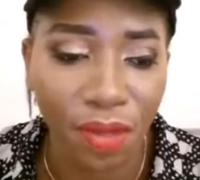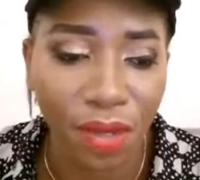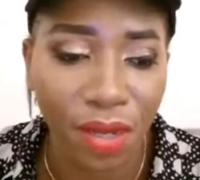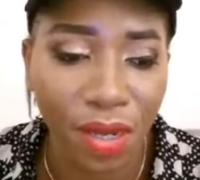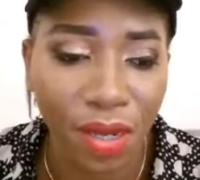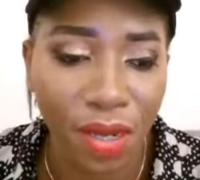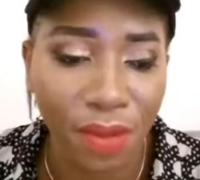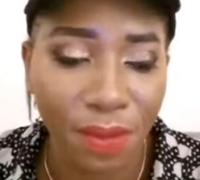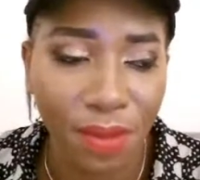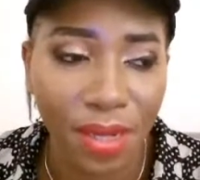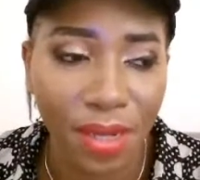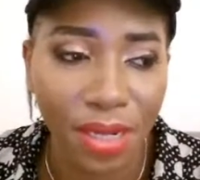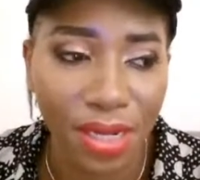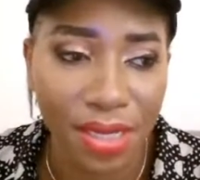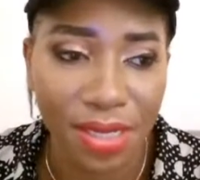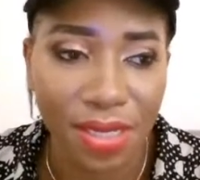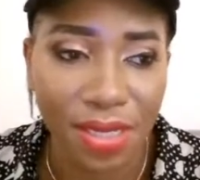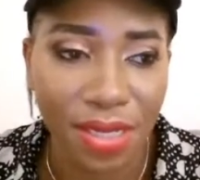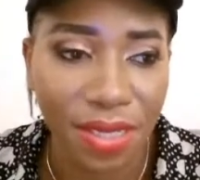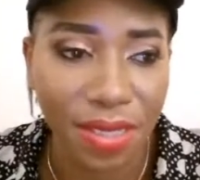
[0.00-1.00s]

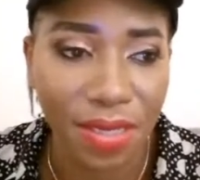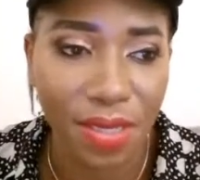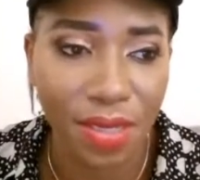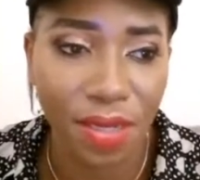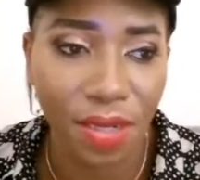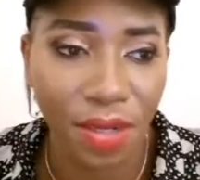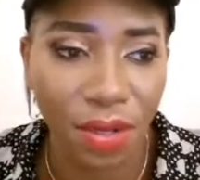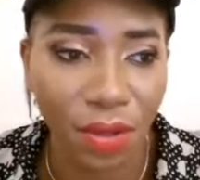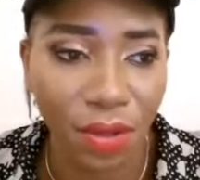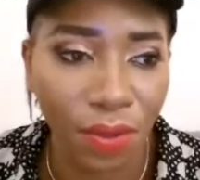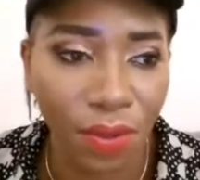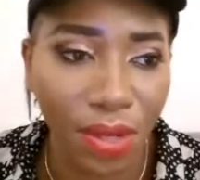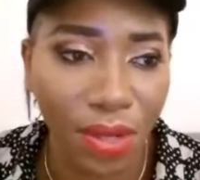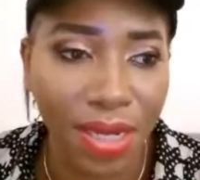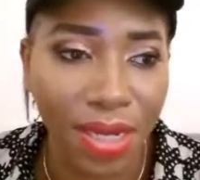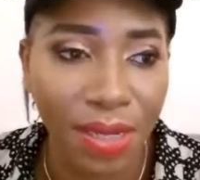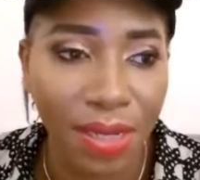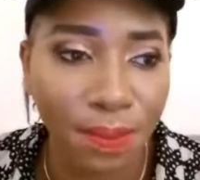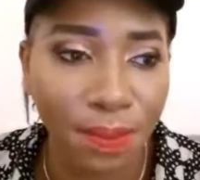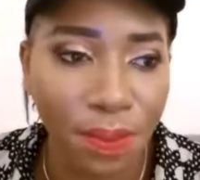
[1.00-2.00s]
anesthesia or
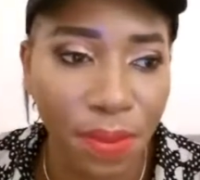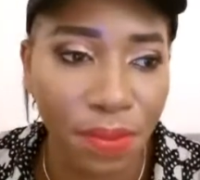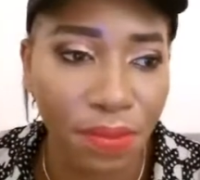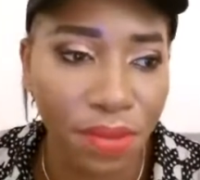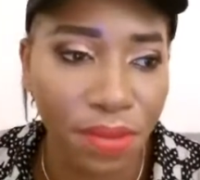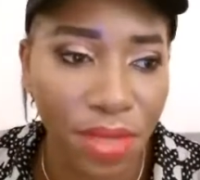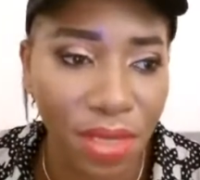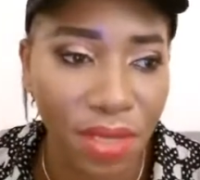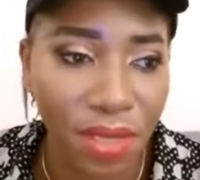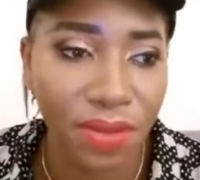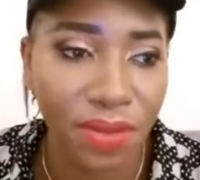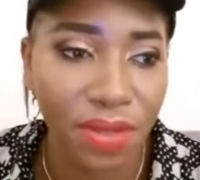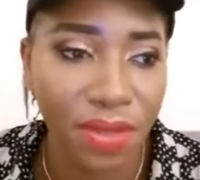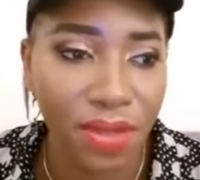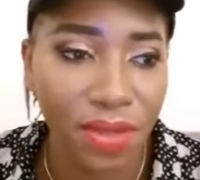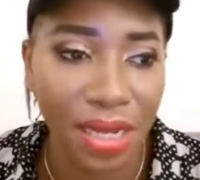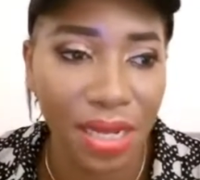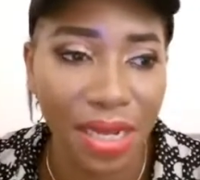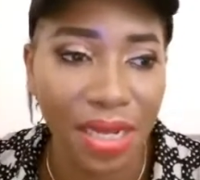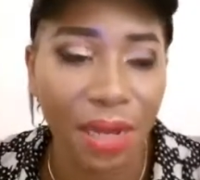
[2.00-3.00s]
any pain
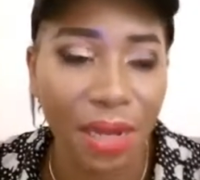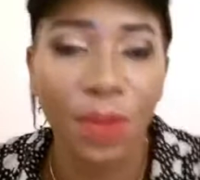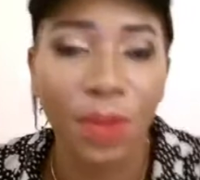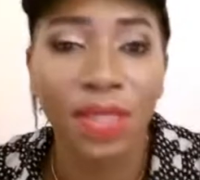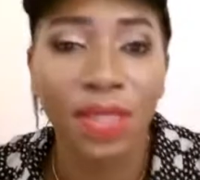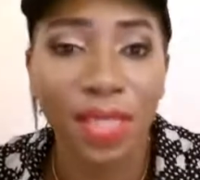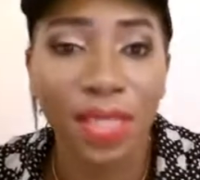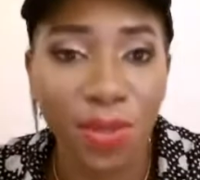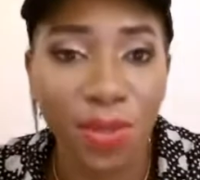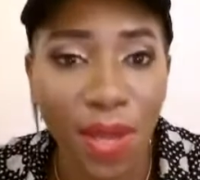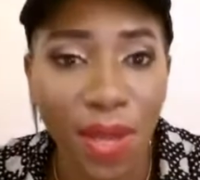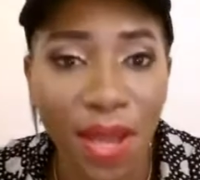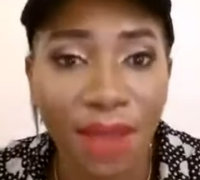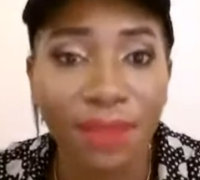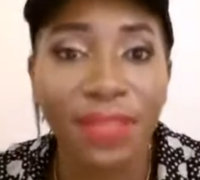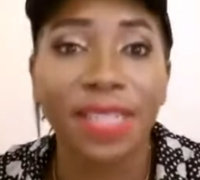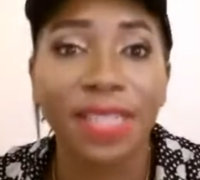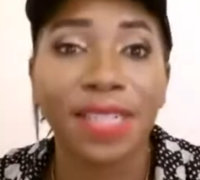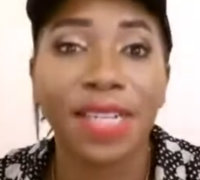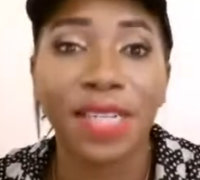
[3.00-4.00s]
relieving. Like I wanted to
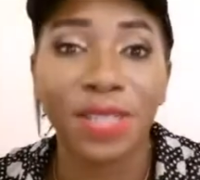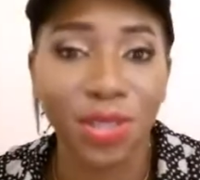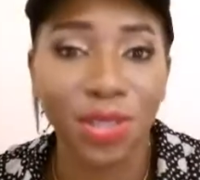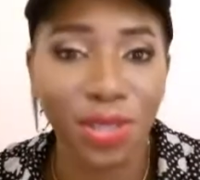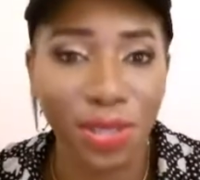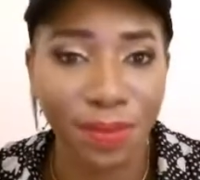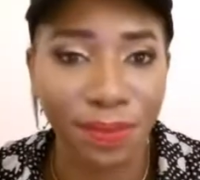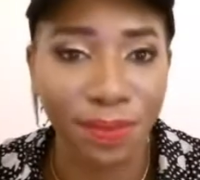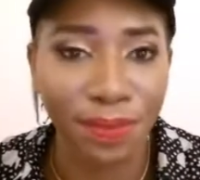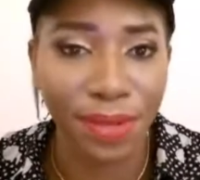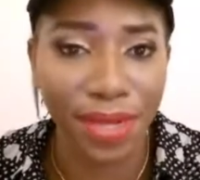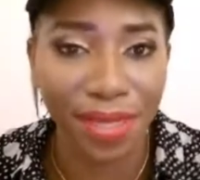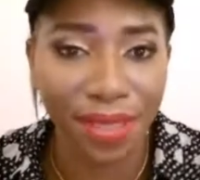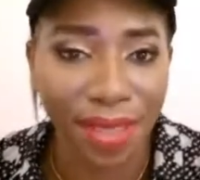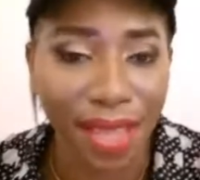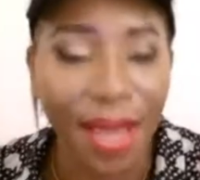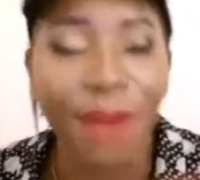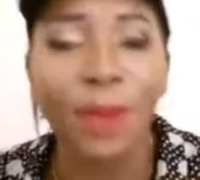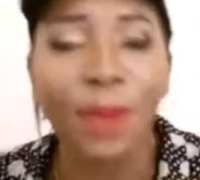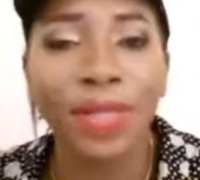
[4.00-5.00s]
have that natural birth.
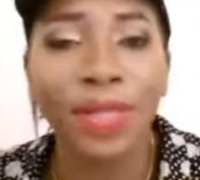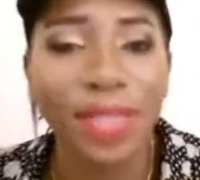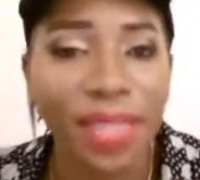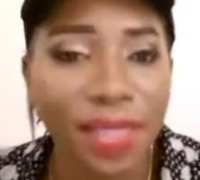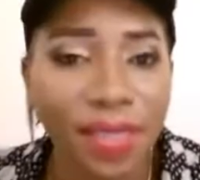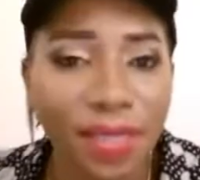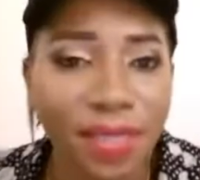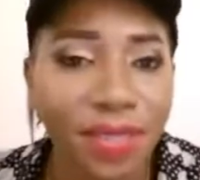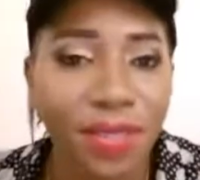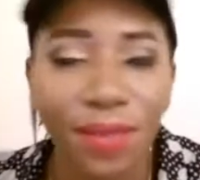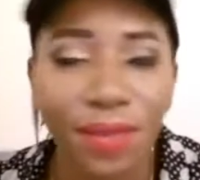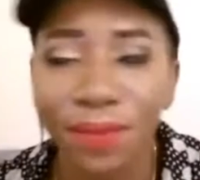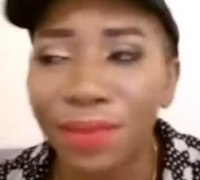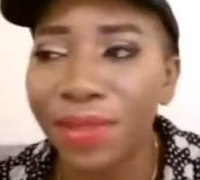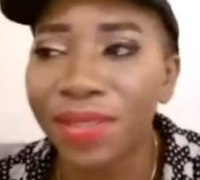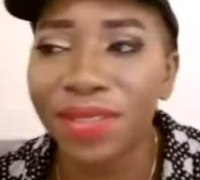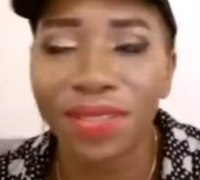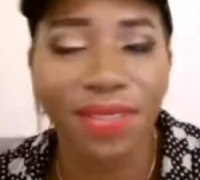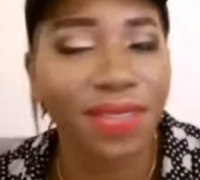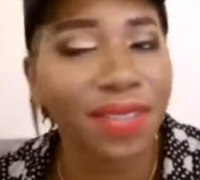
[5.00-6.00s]
I wanted it all,
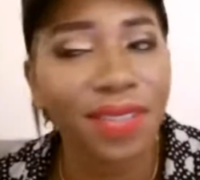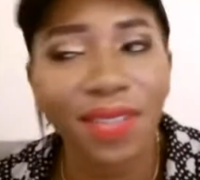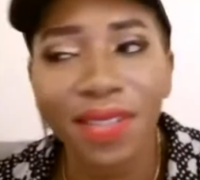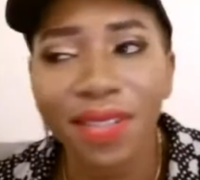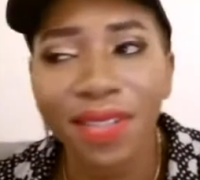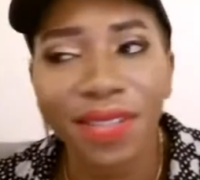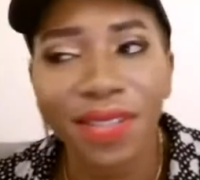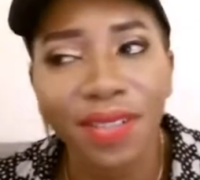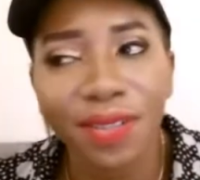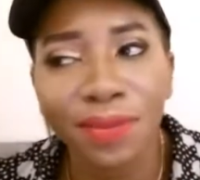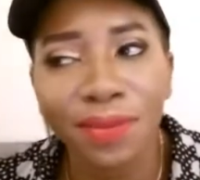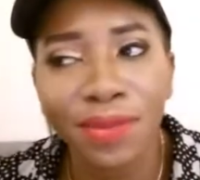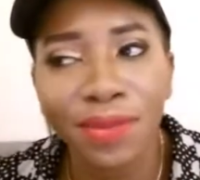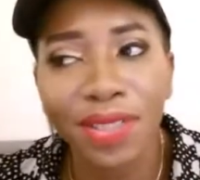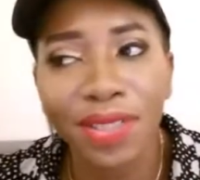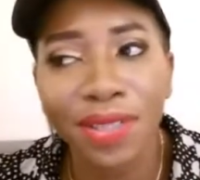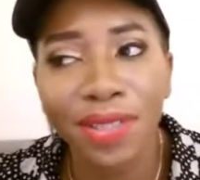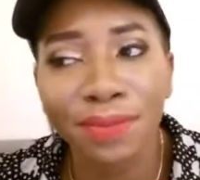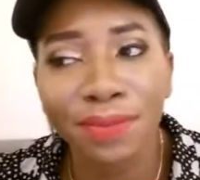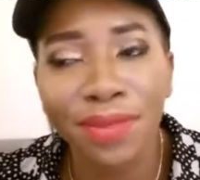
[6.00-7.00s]
but no
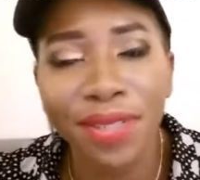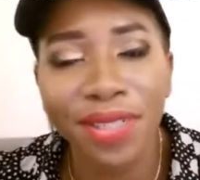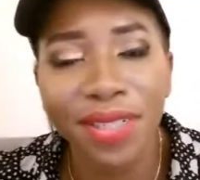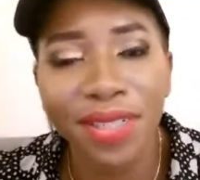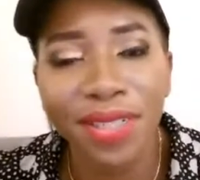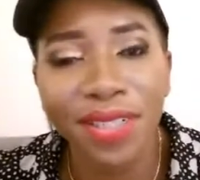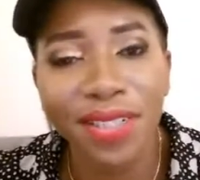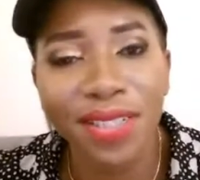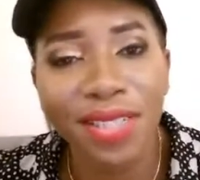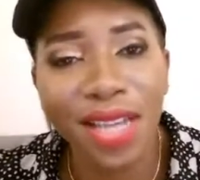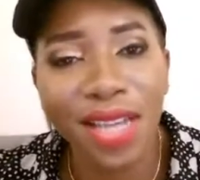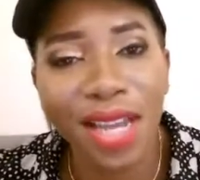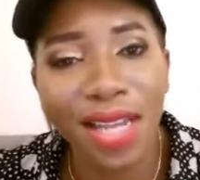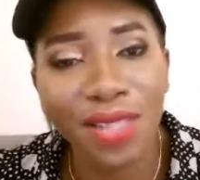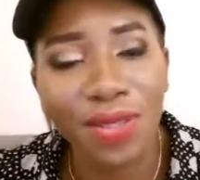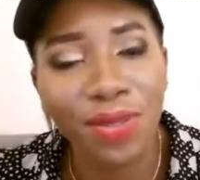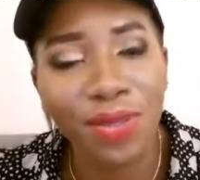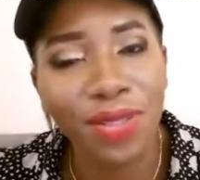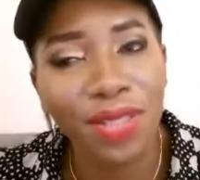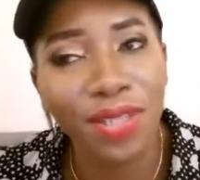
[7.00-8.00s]
boy, the pain increased. I
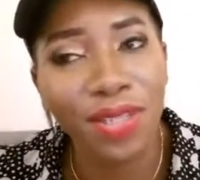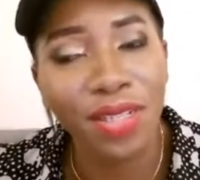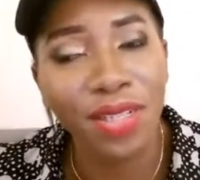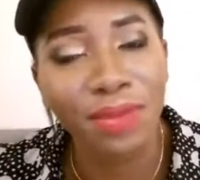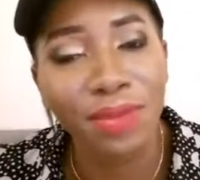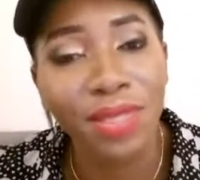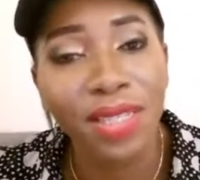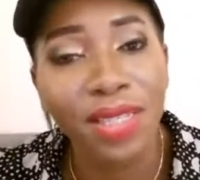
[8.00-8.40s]
had to tell them in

.....

● **EXERCISE PROMPT**
Reproduce the full listing above verbatim, with no pictures included.

● **OUTPUT FOR THIS EXERCISE**
[0.00-1.00s]

[1.00-2.00s]
anesthesia or
[2.00-3.00s]
any pain
[3.00-4.00s]
relieving. Like I wanted to
[4.00-5.00s]
have that natural birth.
[5.00-6.00s]
I wanted it all,
[6.00-7.00s]
but no
[7.00-8.00s]
boy, the pain increased. I
[8.00-8.40s]
had to tell them in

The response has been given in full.